After speaking with patients, Dodson coined the term rejection sensitive dysphoria and went on to write a research paper with colleagues that defined the condition and explored its characteristics: that the mood switch was instantaneous, could manifest as physical pain, and more. But his efforts were rejected multiple times over the span of 10 years, and he ultimately gave up on the research.
Dodson still believes RSD should be researched, as his patients to this day say they suffer from these kinds of episodes. But regardless of the lack of research, people with ADHD have openly shared their detailed descriptions of their experience with RSD — what it feels and looks like.
Users on Twitter and Reddit have brainstormed why so many people with ADHD say to experience this and how to treat it.
Jillian Enright, Autism and ADHD Coach at Neurodiversity Manitoba in Canada, who lives with both conditions, is someone who has tried to piece together what RSD is and how it manifests.
After finding no research on RSD, she decided to look inward at the lived experience of people with ADHD.
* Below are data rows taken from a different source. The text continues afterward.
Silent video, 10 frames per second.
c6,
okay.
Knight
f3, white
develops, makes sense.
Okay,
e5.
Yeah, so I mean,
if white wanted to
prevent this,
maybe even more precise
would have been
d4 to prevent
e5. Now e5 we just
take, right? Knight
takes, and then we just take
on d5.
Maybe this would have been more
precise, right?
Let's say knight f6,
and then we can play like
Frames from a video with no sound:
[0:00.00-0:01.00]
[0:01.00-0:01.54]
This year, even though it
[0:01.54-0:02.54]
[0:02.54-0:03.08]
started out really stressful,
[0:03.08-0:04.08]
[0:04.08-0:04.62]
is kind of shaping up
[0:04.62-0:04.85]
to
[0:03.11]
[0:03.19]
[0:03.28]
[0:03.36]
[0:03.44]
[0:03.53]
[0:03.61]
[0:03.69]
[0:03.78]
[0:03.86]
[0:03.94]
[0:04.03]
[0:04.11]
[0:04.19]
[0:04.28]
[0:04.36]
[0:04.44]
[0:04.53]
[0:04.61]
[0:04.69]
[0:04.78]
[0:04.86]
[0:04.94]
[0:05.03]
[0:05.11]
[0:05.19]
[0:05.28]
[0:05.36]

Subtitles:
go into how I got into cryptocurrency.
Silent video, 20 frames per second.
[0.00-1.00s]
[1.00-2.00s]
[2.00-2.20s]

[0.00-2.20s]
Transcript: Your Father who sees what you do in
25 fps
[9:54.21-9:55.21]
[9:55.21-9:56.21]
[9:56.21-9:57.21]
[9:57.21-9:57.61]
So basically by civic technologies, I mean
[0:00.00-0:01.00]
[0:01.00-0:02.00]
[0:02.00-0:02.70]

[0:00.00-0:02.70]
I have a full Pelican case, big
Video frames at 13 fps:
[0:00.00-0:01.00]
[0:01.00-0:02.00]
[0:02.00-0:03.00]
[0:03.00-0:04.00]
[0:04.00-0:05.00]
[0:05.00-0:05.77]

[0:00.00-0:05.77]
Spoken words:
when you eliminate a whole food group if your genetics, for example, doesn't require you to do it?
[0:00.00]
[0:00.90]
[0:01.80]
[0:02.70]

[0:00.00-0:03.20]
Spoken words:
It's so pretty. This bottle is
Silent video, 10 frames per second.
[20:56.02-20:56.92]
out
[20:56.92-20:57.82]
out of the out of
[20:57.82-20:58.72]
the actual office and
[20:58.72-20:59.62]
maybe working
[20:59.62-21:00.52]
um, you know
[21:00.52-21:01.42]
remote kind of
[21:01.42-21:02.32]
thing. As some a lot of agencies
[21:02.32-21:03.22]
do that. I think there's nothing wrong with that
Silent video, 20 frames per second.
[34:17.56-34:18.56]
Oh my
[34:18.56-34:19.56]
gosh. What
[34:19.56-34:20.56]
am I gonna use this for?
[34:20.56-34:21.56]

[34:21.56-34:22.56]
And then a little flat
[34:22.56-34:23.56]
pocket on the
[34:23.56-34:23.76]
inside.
“People with ADHD and people who are different in any way receive more corrections and criticism than other people who fall within the average or the norm,” Enright said. “So, it kind of stands to reason that we would become more sensitive to rejection or criticism because we experience greater amounts of it.”
Enright found that classroom studies estimate that by age 12, children with ADHD are more likely to hear 20,000 additional negative comments than their peers without ADHD.
And then, Enright found something that could further explain why RSD is an instant and intense mood switch.
Researchers have documented that people with ADHD generally have challenges processing their emotions due to their brain makeup — emotions like happiness, sadness, fear, and anger. So much so that researchers are working to get this difficulty included as a core element of the disorder, along with inattention, hyperactivity, and impulsivity.
“The increased incidence of actual rejection and criticism, plus the increased intensity of emotions and more difficult regulating them, can all work together,” Enright said.
But — Enright’s effort to piece together RSD is just a hypothesis, one that may never be tested with research.
It’s not clear whether or not medication can treat RSD. But experts have suggested cognitive behavioral therapy to deal with the symptoms and websites that focus on living with ADHD offer tips and techniques to manage emotions and responses.